Currently, Yahoo’s beta release doesn’t include updates from those services. What is included? Yahoo 360, Yahoo Buzz, Yahoo Avatars (huh?), Yahoo Shine. I tested the update timing. Yahoo Buzz updated quickly onto my profile. I created blogs on Yahoo 360 and Yahoo Shine (yes, the women’s site). Neither blog post ever showed up on my profile.

So the initial profile is a bit underwhelming, the sites that feed into the profile are limited and activities don’t update from the sites that are available. Wow.

OK, not the biggest endorsement so far, but read on…

The Yahoo Advantage

Yahoo has three distinct advantages in the lifestreaming race:

  1. Traffic
  2. A set of sites that lend themselves well to lifestreaming
  3. Email/IM social graphs

Traffic

Yahoo draws the second highest traffic in the United States. For reference, here are traffic stats for Yahoo, Facebook and FriendFeed:

Critical to these lifetreaming social networks is having a sufficient number of users. Twitter has maintained its dominance in microblogging despite the emergence of competitors. Biggest reason? Everybody’s already there.

Yahoo ‘s lifestreaming starts with a critical mass of potential users.

Lifestreaming-Oriented Services

Yahoo has a number of sites that lend themselves well to lifestreaming, as mentioned above. The users of these sites are already putting things into the public domain, a psychological hurdle for many people in terms of social networks.
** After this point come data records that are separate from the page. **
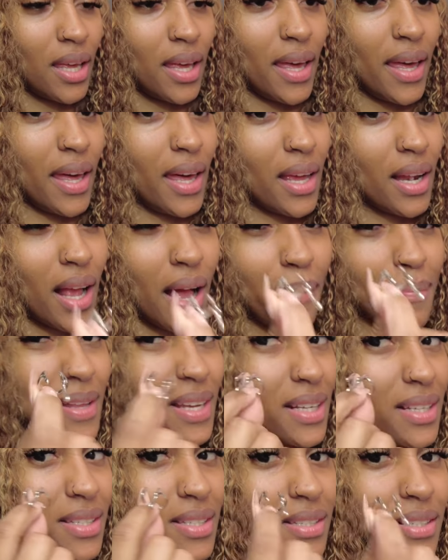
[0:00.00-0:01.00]
And I'm
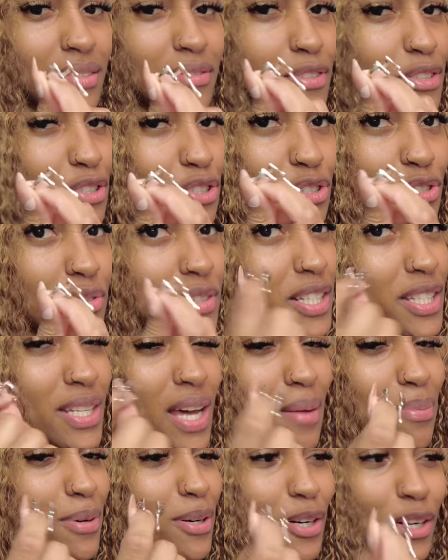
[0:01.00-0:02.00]
not a silver jewelry
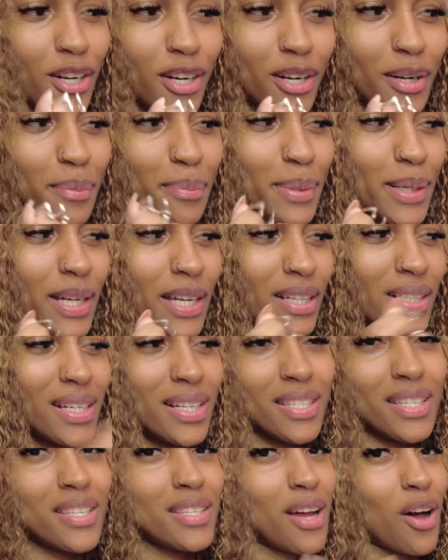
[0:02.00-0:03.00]
type of girl, but
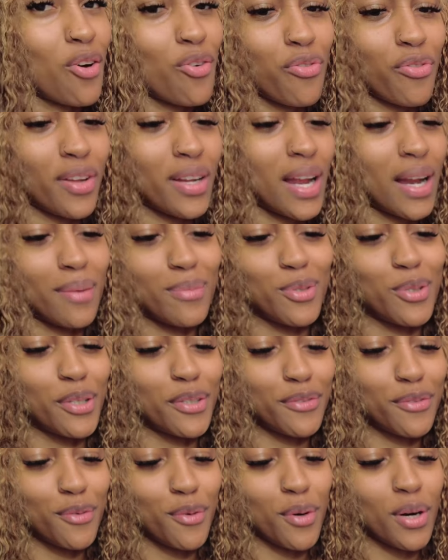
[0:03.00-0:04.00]
there's this outfit that I'm
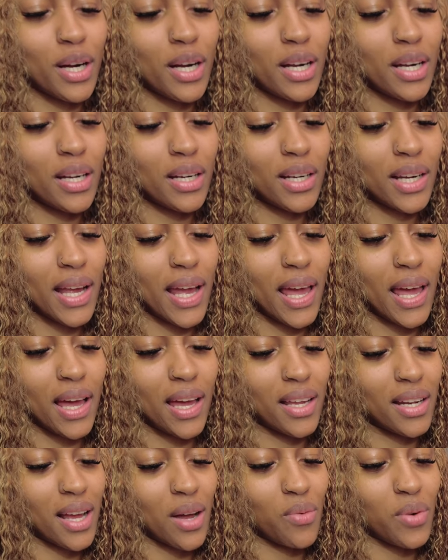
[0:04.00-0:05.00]
going for,
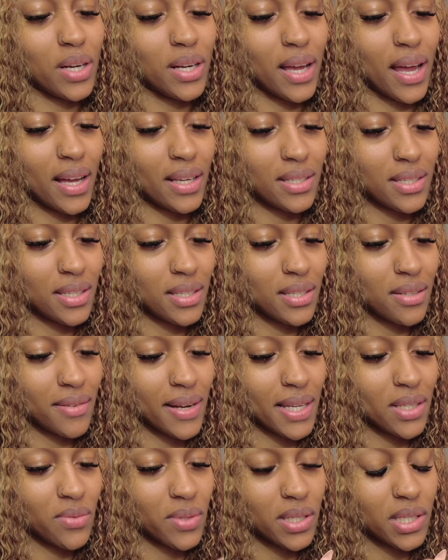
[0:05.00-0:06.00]
and I want to
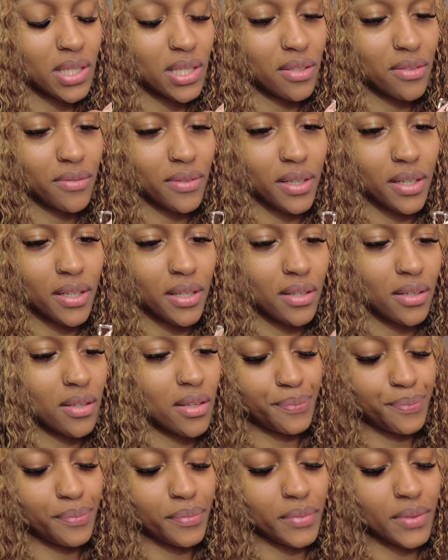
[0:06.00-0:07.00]
accessorize with silver.
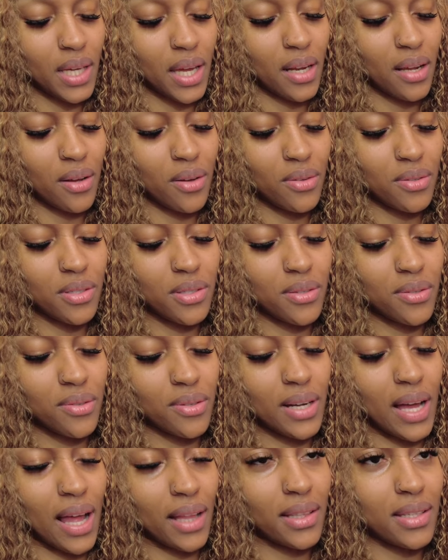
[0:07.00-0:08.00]
And I also
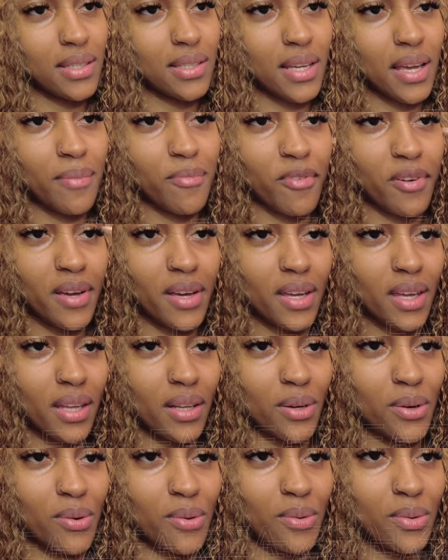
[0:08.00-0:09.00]
got the same ring in
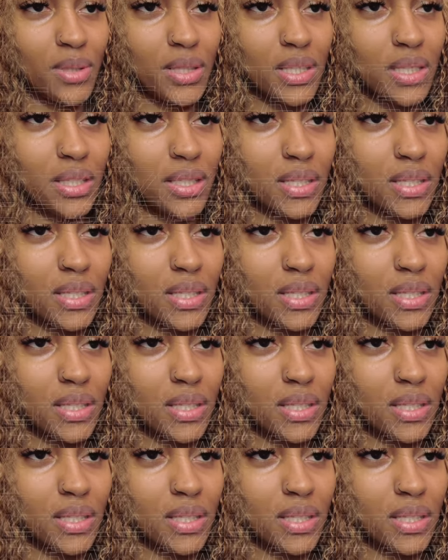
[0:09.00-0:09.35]
gold.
While these sites aren’t available yet, Dan Farber reports that they will be soon.

Two services merit particular call-out here: Yahoo Buzz and Twitter.

Yahoo Buzz is Yahoo’s answer to Digg, Reddit, Mixx and other social news sites. Users submit stories, and other users can vote them up or down. Apparently, Yahoo Buzz delivers huge traffic. TechCrunch reported its single highest traffic day ever thanks to a link on Yahoo Buzz. And ReadWriteWeb reported that Yahoo Buzz had overtaken Digg in terms of visitors.

What I like about the integration of Yahoo Buzz into the Yahoo Universal Profile is that it becomes quite easy to see what users are interested in. It also becomes a great way to find stories via your social network.

Twitter is the best-known microblogging service, and competes quite well with Facebook’s status updates. Twitter is enjoying network effects allowing it to pull away from its competition. The 140-character Yahoo Universal Profile status updates are now available. I’d like to see how Yahoo either integrates Twitter into its experience, or creates a distinct microblogging experience built on Universal Profile status updates.

Email/IM Social Graphs

In the Yahoo Universal Profile, you are provided with a list of 10 connection recommendations. How are these recommendations generated? Check out what Yahoo says:

Now in a lot of ways, this is no different from uploading your email contacts to a social network and inviting people. The difference here is that these contacts are already using Yahoo. And Yahoo has the advantage of exposing lifestreaming via the email and IM that people use. Not as some third party social netowrk where a lot of people won’t bother to show up.

This goes back to the existing user base of Yahoo. If Yahoo can figure out how to put lifestreaming in-the-flow of its users’ daily interactions with the site’s properties, it’s got huge upside potential with this idea.

But Yahoo Is Always So Distracted

The latest distraction is the news that Yahoo will be laying off a lot of people. This follows the Microsoft acquisition attempt drama. And Yahoo has a history of acquiring sites, but not doing much with them. And many people question just what Yahoo is doing with this Universal Profile:

Don’t really see a point in setting up a profile on Yahoo!. I mean, I see the company’s goals here, but I do not see any user benefits. After all it’s just another Facebook, however tied to a dying Search Engine.

There is justifiable skepticism that Yahoo can actually pull off creating a vibrant, useful lifestreaming service. If Yahoo could pull it off, here’s what it gains:

  • Higher page views
  • Longer page views
  • Exposure and growth of its many sites via the lifestreams of a user’s social graph
  • A clear and distinct advantage over Google and Microsoft
  • An ability to lead the technology conversation again

I’m rooting for Yahoo from this corner. I would love to see Yahoo bring lifestreaming and social networks to the mainstream.